For virtual interrupts, the Interrupt Translation Tables (ITTs) record which vPE an interrupt targets and the virtual INTID. The ITS also needs to record which group of Redistributors a vPE is mapped to. There are two ways an ITS can do this, GITS_TYPER.SVEPT indicates which model is supported:
• SVEPT=0
The ITS uses a private table to record the vPE mappings. Software must allocate memory for this table and set GITS_BASER2 to point at the allocated memory.
• SVEPT=1
The ITS re-uses the Redistributors’ vPE Configuration Table. Software must set GITS_BASER2 to point at the vPE Configuration Table allocated for the Redistributors.
We can summarize briefly:
• Depending on the configuration of the ITS, it can choose to use its own private vPE Table or the Redistributor’s shared vPE Configuration Table (as discussed in the system architecture for direct injection of virtual interrupts into VMs).
• The most important role of the vPE is to help the ITS find the mapped interrupt source (vPEID, vINTID) corresponding to the Redistributor.
(4) S-5 After the Redistributor receives the virtual interrupt signal, it checks the configuration items such as interrupt permissions in the vLPI Config Table associated with the vPE Configuration Table entry linked to the GICR_VRPOPBASER register and the scheduling status of the vPE (vPEID). Only after passing the checks can the final delivery proceed. Here we will briefly introduce the Redistributor’s check on the vPE scheduling status. The GICR_VPENDBASER register is used to indicate the current scheduling status of the vPE (note that there is a compatibility issue; the implementation of this register differs between GIC4.0 and GIC4.1), as shown in Figure 1-4.

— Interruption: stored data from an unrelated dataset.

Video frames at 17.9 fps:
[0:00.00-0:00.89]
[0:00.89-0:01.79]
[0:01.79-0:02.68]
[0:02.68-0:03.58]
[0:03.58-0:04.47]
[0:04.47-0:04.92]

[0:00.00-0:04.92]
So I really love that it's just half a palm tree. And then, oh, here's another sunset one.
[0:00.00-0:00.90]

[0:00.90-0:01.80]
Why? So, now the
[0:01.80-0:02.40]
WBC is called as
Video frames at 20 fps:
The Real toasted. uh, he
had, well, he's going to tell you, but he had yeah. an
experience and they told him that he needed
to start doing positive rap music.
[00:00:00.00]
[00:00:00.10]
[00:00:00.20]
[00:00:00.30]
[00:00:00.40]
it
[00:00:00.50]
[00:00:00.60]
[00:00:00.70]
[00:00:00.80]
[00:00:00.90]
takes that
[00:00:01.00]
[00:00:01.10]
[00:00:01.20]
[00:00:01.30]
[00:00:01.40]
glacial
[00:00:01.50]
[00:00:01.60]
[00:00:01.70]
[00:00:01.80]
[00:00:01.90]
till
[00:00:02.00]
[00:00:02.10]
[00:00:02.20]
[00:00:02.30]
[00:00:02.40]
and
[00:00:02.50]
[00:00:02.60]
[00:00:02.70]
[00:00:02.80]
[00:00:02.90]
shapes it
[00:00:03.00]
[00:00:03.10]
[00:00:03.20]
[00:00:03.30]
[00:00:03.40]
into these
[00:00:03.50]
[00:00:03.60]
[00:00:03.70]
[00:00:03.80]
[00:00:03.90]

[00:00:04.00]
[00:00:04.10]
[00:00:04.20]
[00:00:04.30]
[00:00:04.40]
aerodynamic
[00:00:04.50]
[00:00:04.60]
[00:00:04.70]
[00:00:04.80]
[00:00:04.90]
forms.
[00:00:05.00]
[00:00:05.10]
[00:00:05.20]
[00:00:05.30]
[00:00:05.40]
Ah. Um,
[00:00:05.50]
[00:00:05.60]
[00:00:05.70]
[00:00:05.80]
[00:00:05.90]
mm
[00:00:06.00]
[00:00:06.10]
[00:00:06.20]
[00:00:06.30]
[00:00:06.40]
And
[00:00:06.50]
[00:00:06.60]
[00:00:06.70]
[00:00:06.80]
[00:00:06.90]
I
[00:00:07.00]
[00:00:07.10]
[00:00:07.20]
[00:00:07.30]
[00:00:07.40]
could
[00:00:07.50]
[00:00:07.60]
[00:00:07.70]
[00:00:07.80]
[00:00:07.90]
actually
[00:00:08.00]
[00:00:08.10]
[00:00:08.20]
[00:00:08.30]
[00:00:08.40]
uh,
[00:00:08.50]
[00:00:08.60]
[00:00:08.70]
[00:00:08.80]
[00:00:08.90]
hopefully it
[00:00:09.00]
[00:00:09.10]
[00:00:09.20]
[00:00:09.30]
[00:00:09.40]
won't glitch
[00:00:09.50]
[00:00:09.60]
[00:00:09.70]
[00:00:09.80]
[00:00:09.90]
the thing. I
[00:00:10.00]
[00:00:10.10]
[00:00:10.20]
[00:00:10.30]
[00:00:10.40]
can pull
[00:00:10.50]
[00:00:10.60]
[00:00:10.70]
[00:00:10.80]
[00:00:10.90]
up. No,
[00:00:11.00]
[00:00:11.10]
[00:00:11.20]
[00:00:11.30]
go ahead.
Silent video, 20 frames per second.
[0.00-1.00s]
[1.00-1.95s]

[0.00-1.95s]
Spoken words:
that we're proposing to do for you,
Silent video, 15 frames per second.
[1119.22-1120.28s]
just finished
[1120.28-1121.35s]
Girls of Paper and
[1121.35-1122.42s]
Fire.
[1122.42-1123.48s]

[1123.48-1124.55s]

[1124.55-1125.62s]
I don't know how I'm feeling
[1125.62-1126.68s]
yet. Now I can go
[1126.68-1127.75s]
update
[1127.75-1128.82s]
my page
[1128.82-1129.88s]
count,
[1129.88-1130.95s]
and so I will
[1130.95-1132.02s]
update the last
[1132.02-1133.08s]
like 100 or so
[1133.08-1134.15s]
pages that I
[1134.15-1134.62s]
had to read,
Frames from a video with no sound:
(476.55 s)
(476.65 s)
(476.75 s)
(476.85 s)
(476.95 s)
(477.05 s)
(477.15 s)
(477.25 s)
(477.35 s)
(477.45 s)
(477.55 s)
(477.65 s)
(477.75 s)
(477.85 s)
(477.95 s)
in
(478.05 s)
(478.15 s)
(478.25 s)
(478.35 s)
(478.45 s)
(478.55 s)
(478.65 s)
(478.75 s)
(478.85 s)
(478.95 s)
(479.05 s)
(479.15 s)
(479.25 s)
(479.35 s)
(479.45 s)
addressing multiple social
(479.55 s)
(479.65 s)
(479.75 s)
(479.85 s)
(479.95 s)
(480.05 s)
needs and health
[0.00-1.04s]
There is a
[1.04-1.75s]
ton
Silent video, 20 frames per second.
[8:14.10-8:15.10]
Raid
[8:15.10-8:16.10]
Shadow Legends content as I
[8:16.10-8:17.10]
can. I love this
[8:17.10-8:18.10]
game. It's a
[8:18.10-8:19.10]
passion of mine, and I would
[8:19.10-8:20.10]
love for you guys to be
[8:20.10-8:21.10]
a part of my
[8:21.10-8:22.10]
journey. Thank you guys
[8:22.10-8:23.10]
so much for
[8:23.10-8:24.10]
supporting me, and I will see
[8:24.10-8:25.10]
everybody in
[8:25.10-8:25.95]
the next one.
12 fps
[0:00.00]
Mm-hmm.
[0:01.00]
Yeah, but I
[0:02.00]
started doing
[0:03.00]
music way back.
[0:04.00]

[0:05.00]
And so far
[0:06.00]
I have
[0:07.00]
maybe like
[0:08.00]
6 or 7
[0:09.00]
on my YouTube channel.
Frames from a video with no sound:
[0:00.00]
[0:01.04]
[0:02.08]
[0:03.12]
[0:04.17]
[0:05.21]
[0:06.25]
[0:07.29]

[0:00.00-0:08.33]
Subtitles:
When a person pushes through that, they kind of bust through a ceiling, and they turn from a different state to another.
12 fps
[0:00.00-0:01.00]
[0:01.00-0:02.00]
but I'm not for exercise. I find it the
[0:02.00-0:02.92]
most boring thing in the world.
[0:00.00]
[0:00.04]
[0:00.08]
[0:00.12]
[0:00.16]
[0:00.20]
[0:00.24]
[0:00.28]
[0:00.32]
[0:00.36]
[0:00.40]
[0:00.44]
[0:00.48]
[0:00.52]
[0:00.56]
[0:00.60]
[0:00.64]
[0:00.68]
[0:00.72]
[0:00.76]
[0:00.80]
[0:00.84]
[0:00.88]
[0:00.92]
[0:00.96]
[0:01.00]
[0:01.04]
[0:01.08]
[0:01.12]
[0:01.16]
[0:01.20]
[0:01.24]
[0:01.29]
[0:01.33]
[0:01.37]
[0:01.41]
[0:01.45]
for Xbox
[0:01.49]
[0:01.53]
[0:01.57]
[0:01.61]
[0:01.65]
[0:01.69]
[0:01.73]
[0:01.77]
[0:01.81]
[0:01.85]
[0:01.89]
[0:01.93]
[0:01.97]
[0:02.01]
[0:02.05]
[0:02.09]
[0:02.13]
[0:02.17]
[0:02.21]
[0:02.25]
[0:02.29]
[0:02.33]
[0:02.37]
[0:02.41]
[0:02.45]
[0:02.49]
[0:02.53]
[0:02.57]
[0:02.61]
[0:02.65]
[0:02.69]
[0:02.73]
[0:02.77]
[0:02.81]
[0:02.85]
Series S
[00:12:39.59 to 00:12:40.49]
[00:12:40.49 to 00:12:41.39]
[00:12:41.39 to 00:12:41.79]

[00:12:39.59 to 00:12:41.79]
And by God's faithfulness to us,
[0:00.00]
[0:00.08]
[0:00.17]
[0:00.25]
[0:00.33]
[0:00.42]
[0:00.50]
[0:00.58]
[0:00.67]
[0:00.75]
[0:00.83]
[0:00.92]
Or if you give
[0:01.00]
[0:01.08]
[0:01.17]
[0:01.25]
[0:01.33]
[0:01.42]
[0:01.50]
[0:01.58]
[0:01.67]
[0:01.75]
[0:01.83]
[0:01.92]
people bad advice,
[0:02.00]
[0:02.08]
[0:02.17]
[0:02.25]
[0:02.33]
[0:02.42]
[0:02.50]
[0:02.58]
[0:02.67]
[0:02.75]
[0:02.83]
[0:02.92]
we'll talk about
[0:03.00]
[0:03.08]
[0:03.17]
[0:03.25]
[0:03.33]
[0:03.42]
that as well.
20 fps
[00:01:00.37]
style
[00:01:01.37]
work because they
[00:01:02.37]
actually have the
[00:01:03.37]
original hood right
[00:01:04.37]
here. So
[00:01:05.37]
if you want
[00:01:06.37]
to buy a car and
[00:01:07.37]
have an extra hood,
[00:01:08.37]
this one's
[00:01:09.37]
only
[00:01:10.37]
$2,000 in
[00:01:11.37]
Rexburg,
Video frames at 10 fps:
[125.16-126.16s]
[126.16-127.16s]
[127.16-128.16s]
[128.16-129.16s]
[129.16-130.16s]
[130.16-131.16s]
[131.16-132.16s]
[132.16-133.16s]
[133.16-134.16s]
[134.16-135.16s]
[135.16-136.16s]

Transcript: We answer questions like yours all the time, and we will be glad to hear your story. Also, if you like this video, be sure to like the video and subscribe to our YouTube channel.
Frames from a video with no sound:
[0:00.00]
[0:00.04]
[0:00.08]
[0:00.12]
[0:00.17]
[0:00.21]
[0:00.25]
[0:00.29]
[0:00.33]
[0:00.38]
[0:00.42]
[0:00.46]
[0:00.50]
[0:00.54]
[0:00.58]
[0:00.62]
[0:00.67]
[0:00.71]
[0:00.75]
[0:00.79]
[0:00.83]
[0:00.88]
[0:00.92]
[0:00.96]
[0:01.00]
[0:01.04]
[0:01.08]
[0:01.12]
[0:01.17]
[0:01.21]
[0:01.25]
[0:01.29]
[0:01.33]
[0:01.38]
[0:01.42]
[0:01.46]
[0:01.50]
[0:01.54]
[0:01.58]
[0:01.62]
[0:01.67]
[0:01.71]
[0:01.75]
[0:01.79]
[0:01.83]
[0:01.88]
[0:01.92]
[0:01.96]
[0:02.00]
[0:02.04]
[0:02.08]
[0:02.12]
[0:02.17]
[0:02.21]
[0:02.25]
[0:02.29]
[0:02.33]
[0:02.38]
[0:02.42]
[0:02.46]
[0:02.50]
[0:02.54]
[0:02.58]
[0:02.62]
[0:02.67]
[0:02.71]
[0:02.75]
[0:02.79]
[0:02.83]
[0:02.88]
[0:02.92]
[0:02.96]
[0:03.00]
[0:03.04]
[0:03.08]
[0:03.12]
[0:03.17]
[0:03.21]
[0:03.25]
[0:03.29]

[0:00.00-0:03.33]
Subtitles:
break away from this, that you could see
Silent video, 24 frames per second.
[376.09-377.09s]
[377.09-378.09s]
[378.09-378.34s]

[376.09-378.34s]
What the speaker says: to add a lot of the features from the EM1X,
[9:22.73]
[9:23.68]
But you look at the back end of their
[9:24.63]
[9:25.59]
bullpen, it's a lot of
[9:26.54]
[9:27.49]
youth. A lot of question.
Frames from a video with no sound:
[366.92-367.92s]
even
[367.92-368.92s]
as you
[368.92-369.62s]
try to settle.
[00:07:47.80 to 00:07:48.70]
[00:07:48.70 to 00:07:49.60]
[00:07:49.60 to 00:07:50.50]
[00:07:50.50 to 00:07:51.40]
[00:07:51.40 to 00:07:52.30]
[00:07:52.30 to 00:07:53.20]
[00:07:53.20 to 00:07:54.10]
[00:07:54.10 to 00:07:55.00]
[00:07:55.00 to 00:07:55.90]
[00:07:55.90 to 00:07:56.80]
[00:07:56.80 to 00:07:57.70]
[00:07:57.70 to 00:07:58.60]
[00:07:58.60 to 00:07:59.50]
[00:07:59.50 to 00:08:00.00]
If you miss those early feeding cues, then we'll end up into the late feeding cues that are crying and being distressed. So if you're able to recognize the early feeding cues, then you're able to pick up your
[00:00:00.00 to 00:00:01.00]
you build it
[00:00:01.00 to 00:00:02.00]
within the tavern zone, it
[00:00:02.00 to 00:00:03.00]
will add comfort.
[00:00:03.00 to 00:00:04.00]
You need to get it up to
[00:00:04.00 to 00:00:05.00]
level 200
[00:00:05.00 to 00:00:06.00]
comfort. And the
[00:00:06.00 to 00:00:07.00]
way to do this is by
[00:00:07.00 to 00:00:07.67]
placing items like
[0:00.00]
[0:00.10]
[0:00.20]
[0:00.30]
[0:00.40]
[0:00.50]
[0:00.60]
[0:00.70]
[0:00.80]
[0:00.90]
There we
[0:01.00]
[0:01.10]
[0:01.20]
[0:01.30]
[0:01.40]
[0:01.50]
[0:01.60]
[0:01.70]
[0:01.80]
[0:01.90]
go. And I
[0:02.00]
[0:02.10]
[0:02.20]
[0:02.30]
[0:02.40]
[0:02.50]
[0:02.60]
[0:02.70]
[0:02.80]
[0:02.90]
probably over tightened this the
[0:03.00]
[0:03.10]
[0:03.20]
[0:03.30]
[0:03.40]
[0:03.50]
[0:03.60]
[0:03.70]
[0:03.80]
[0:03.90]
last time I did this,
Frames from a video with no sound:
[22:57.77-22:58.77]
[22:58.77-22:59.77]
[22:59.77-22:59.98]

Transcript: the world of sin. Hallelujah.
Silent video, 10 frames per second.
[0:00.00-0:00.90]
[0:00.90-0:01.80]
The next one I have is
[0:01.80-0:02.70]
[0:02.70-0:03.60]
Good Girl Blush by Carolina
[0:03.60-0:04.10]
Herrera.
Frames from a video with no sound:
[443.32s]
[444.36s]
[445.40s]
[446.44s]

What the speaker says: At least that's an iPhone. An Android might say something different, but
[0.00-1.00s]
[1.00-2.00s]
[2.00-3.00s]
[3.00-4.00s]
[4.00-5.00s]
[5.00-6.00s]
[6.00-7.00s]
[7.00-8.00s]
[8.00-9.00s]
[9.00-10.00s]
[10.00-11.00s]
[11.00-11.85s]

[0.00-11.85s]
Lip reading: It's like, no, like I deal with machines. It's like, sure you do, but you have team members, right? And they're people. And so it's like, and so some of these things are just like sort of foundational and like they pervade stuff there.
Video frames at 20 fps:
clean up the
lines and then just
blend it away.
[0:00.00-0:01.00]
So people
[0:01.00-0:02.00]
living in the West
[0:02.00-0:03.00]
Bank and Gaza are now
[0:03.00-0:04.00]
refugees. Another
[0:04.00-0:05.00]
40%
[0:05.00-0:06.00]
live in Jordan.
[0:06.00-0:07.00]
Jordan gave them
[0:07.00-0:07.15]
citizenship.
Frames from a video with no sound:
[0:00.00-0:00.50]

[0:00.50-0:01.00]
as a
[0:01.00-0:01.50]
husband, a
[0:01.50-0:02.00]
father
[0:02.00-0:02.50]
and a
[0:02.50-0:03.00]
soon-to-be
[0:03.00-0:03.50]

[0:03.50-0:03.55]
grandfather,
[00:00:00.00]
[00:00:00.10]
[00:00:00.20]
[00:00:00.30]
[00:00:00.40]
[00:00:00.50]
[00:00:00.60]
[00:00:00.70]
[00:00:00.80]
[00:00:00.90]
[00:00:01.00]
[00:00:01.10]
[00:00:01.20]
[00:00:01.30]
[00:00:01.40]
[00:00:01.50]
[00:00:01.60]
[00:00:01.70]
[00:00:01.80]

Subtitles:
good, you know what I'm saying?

Figure 1-4 GICR_VPENDBASERFEAT (GICv4p1)
As described in the manual:
Valid, bit [63]
This bit controls whether a vPE is scheduled:
• 0b0 The virtual LPI Pending table is not valid. No vPE is scheduled.
• 0b1 The virtual LPI Pending table is valid. A vPE is scheduled.
Scheduled vPE, A virtual PE that is currently running on a physical PE. In GICv4, the scheduled vPE is specified by GICR_VPENDBASER.
(5) S-6 If the current interrupt source (vPEID, vINTID) corresponds to a vPE that is currently running on the PE-Core connected to the current Redistributor, then this virtual interrupt will be directly injected into the vPE thread through the GIC-vCPU-Interface without needing to go through the Hypervisor’s processing.
1.3 Doorbell Mechanism
1.3.1 Background
Before explaining the Doorbell mechanism, let’s briefly review what a vPE is (this was specifically introduced in our previous article on CPU virtualization), as shown in Figure 1-5.
Figure 1-5 CPU Virtualization Architecture
vCPU (vPE) is the carrier and handle through which the Hypervisor allocates physical CPU resources to VMs, and this carrier is generally a thread from the operating system perspective. Since it is a thread, it involves scheduling issues, and scheduling naturally involves the state of the vPE threads, which must be managed through the Hypervisor:
Hypervisors typically divide vPEs into three categories:
Running
The vPE is currently scheduled by the hypervisor to a physical PE. For the GIC, this means the vPE can receive directly injected virtual interrupts.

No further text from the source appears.